In this section, three images from the test set in taskonomy were chosen as the input of the target model, and the semantic segmentation predictions from the target models are visualized in Fig. 4. The figure shows the effect of the proposed FedSA more intuitively. In Fig. 4, the proposed FedSA predicts some small objects correctly, while other methods ignore or make wrong predictions. The visualization results indicate that the proposed FedSA can achieve a more accurate target model than other methods.

View original graphic|Download|PPT slide

Fig. 4. The visualization semantic segmentation results of proposed FedSA and some baselines. The transfer method requires the pre-trained models to be accessible.

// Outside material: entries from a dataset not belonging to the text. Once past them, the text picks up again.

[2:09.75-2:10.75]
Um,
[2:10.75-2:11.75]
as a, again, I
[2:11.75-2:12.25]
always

Computation and communication cost analysis

The computation resources and network communication ability of the device are usually limited. This part compared the computation and communication costs of some SOTA knowledge amalgamation methods and FedSA. FLOPs, the abbreviation of floating point operations, means floating-point operands and is regarded as the amount of calculation that can measure the complexity of the algorithm or model. Here, in order to show the feasibility of the proposed FedSA on practical deployment, we compared and analyzed the FLOPs. C.B. means the total number of bytes that needs to be communicated. It includes device-to-server and server-to-device communication.

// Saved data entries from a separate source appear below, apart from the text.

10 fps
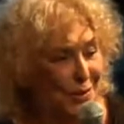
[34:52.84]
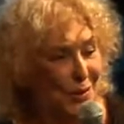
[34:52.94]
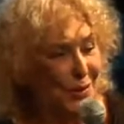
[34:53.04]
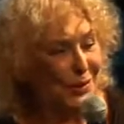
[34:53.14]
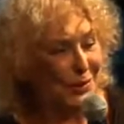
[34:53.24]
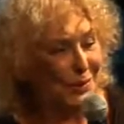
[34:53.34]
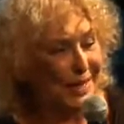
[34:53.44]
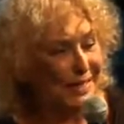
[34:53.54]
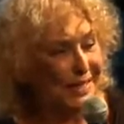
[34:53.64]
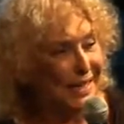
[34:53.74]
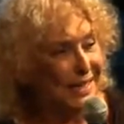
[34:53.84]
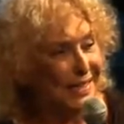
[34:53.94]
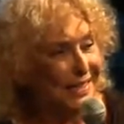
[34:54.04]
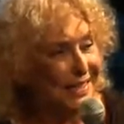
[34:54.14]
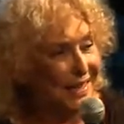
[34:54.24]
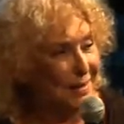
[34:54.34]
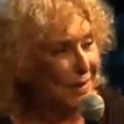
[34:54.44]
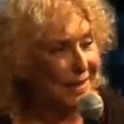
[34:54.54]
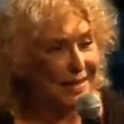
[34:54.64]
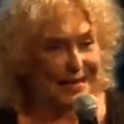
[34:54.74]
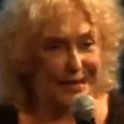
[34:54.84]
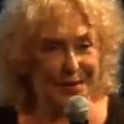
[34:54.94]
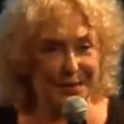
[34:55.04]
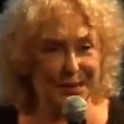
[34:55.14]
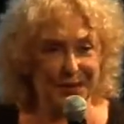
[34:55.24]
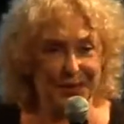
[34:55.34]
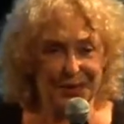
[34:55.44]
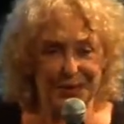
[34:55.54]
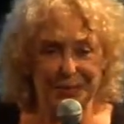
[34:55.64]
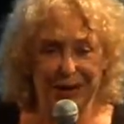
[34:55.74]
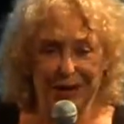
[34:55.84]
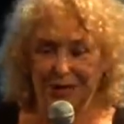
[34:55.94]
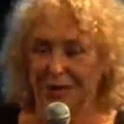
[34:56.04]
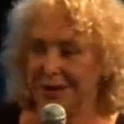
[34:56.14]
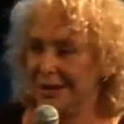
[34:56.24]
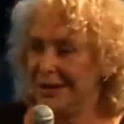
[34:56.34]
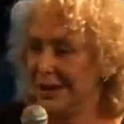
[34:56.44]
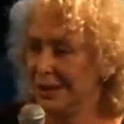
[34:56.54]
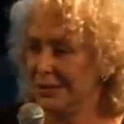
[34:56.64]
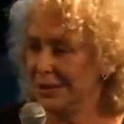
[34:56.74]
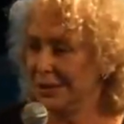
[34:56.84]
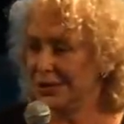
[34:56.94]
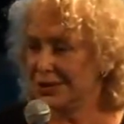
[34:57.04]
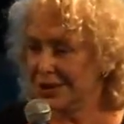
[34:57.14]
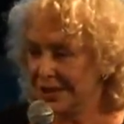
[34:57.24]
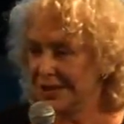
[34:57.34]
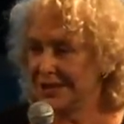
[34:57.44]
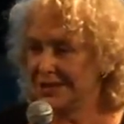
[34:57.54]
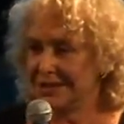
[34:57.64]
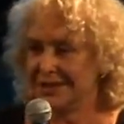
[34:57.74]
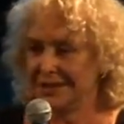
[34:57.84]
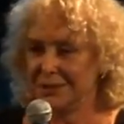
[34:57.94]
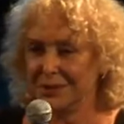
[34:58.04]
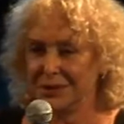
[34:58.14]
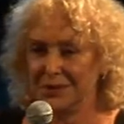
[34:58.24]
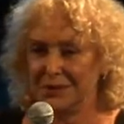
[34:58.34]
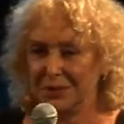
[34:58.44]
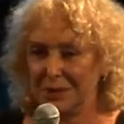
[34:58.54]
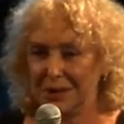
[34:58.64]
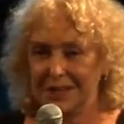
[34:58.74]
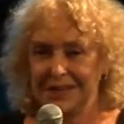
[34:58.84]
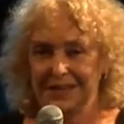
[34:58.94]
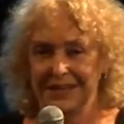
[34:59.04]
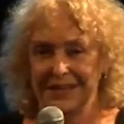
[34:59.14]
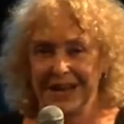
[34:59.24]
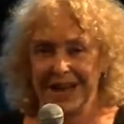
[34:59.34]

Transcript: horse race I needed, and my camera, the battery was charged, and it was in focus, and,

For simple comparison, ResNet18 was taken as the network architecture of the target model and CIFAR10 as the target dataset. Here, it is assumed that the number of the target dataset is 5000 (10% of the whole CIFAR10 dataset), the number of selective models is 3, the communication rounds are 50, and the epochs for fine-tuning is 30. The number of pre-trained model data is 383,450 (30% of ImageNet32 dataset). The ratio of backward-forward FLOPs in neural networks is typically between 1:1 and 3:1 and almost often close to 2:1⁴². We take 2:1 in the current work.

KACC

The amalgamation procedure of KACC follows two steps: feature amalgamation and parameter learning. Thus, we get

7.39 M \times 383, 450 \times 50 = 141.68 T

FLOPs for feature amalgamation and (556.71M×3+7.39M×2)×383,450×50=32303.94T FLOPs for parameter learning. The fine-tuning of target model is

(556.71 M + 5.12 K \times 2) \times 5000 \times 30 = 83.51 T

, as the ratio of backward-forward FLOPs for linear layer is 1:1. The middle feature maps are required to be communicated between the device and servers, so the total number of communication bytes is

8 K \times 3 \times 383, 450 \times 50 = 438.82 G

KACFL

There are individual adaption layers and shared extractor in the feature amalgamation of KACFL. Therefore, we get

(5.54 M + 1.39 M) \times 4 \times 383, 450 \times 50 = 531.46 T

FLOPs for feature amalgamation and

(556.71 M \times 3 + 5.54 M \times 4 \times 2 + 1.39 M \times \times 2) \times 383, 450 \times 50 = 33083.49 T

FLOPs for the parameter learning. The fine-tuning of target model is

(556.71 M + 5.12 K \times 2) \times 5000 \times 30 = 83.51 T

. The output feature maps of pre-trained teachers need communication in KACFL, so the total number of communication bytes is

8 K \times 3 \times 383, 450 \times 50 = 438.82 G

SOKA-Net

In SOKA-Net, the feature are amalgamated with MIA module. We get

4.19 M \times 3 \times 383, 450 \times 50 = 240.99 T

FLOPs for feature amalgamation and

(556.71 M \times 3 + 4.19 M \times 3 \times 2) \times 383, 450 \times 50 = 32502.56 T

FLOPs for target model parameter learning. The fine-tuning of target model is

(556.71 M + 5.12 K \times 2) \times 5000 \times 30 = 83.51 T

. The output feature maps of pre-trained teachers also need communication in SOKA-Net, so the total number of communication bytes is

8 K \times 3 \times 383, 450 \times 50 = 438.82 G

FedSA

FedSA mainly has two steps for the knowledge amalgamation procedure: aggregate the knowledge from selective clients and utilize the target dataset to fine-tune the last linear layer of the target model. Thus, we get

11.17 M \times 3 \times 50 = 1675.5 M

FLOPs for knowledge aggregation, as only the parameters of agent models need averaging, and

(556.71 M + 5.12 K \times 2) \times 5000 \times 30 = 83.51 T

FLOPs for fine-tuning. Besides, the parameters of target models are delivered, so the total number of communication bytes is

11.17 M \times 3 \times 2 \times 50 = 3.43 G

The computation and communication cost analysis results for our proposed method, which are compared with some current SOTA knowledge amalgamation methods, are shown in Table 5. It indicates that the framework in the current work exhibits far lower computation (390×) and communication costs (128×) than other knowledge amalgamation methods, as we can obtain a target student without any assistance from the teachers’ training data, and demonstrating the feasibility of FedSA for practical deployment on the device.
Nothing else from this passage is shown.